Trump praised Kim, who had already left, as a “very smart” and “talented” man who “wants to do things” on improving North Korea’s human rights issues, which Trump said was brought up briefly at the summit.
He also said he discussed “real estate and beachside hotel opportunities.”
The fist media question was on how the president could praise Kim, a man with such a brutal reputation. In reply, Trump simply repeated his praise for Kim, who the president marveled had started leading North Korea at 26 yeas of age and “ran it tough.”
He then mentioned Otto Warmbier, the American college student who was detained and tortured by North Korea (even though they never admitted to it) and died shortly after being released last year, saying that he “did not die in vain. He had a lot to do with this.”
The president was largely unable to answer questions asking for the details of the agreement (the verification process, for instance) and mostly struck a defensive tone when asked what concessions the United States actually got from North Korea.
Trump also gave shoutouts to other leaders in the region: South Korean President Moon Jae-in (“he’s working hard”), Japan’s Prime Minister Shinzo Abe (“a good man”), and China’s President Xi-Jinping (“a great leader”).
This summit is certainly seen as a win for both leaders — Kim gave no new ground while, like President Trump, getting the benefit of getting a global photo opportunity. Trump also promised to invite Kim, a man he only months ago called “little rocket man,” to the White House.
This agreement was signed after half a day’s worth of meetings which kicked off with a conversation between Trump and Kim, with only their interpreters present. There were no aides, and certainly no reporters. And for President Trump, if we are to take him at his own word, little preparation to meet with the man who was raised for to take over leadership of the country from his father.
After around 40 minutes, the two men emerged, smiling and shaking hands for photos that will no doubt launch a million memes.
There are still many questions remaining. Would North Korea give up all of its nuclear weapons? How about its long and short-range ballistic weapons? Would it be gradual? Would Pyongyang expect to get trade and sanctions relief at several points during the process, before whatever is agreed upon is fully delivered? Do they even agree on what full denucleariztion is? What kind of security guarantees can the United States give North Korea?
What we do know is that Pyongyang gained international legitimacy with this summit. Also a win for Kim was President Trump’s radical lowering of expectations for what’s to come out of these talks. Kim spoke far less than Trump, noting that the countries had overcome major obstacles to be there.

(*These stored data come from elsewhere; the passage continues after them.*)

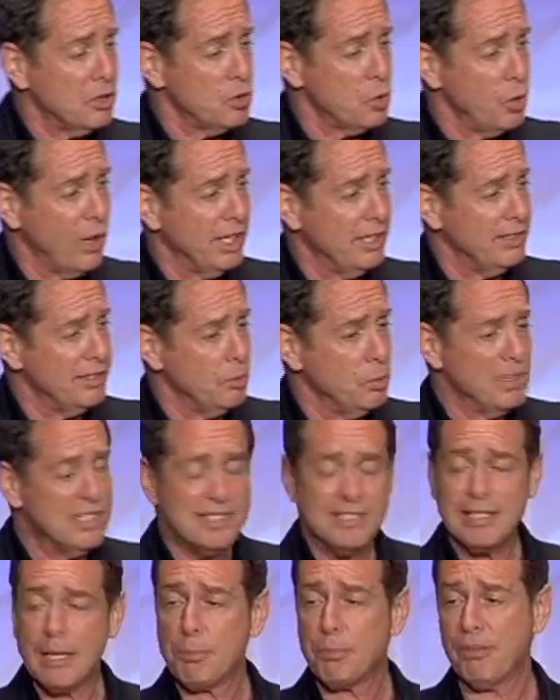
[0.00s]
twins and we
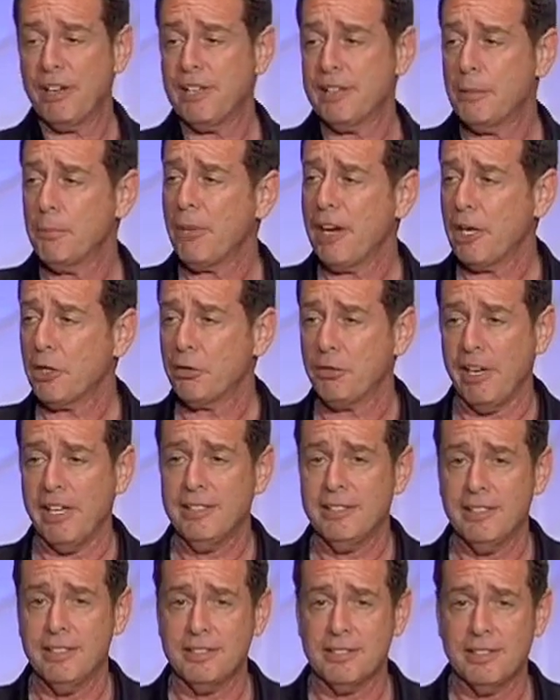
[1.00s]
separate them by a
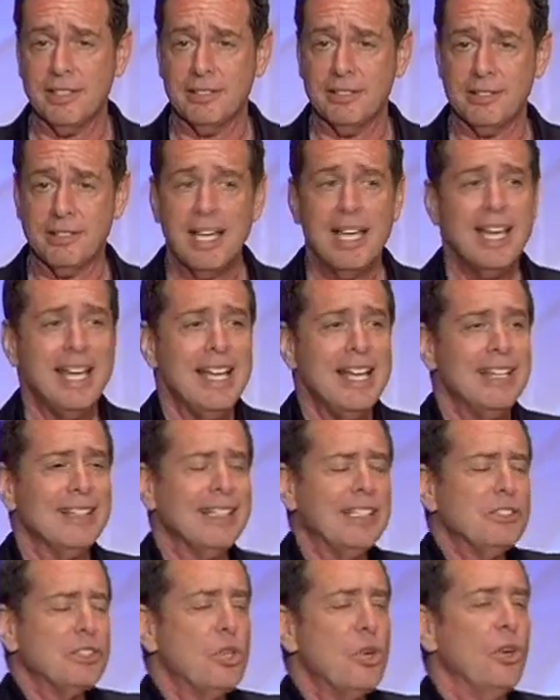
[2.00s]
great distance,
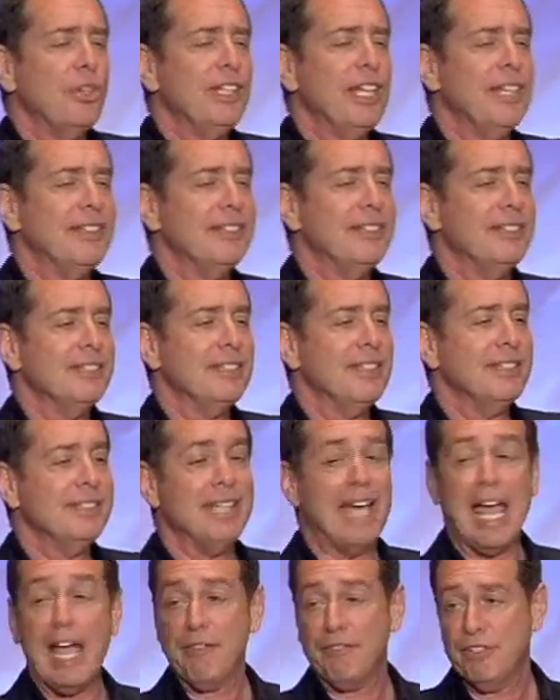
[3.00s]
let's call that distance
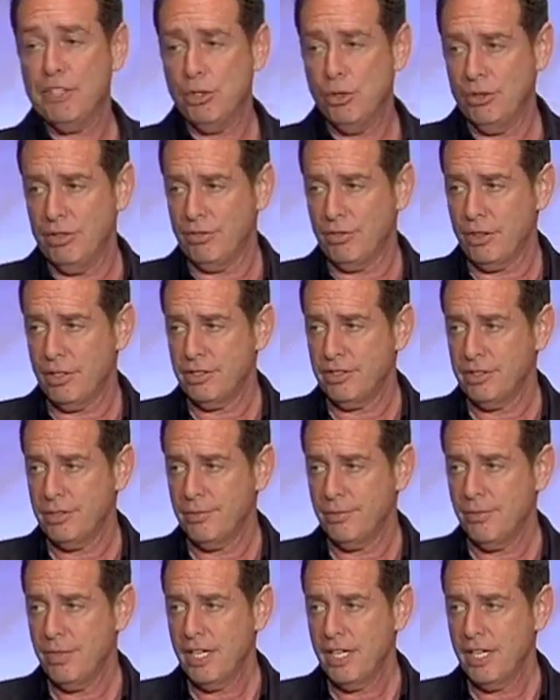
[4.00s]
half a universe.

At times, he was silent, just watching Trump’s interaction with the press, such as the moments before the delegations were about to sit to lunch, when the president turned to the press and said, “Take a good picture, everybody, so we look nice and handsome and thin.” Kim merely looked at the cameras and blinked.
In recent days, the president’s bravado on the deliverables out of the summit has been replaced by a more humble assessment of what can be achieved — in April he boasted Kim had “given up” everything without even being asked. By last week, the summit had been downgraded to a meet-and-greet. This summit came on the heels of Trump’s contentious and brief appearance at the G7 Summit in Canada, following his administration’s recent imposition of steel and aluminum tariffs on Canada, the European Union, and Mexico. Trump left the summit refusing to sign the G7 agreement.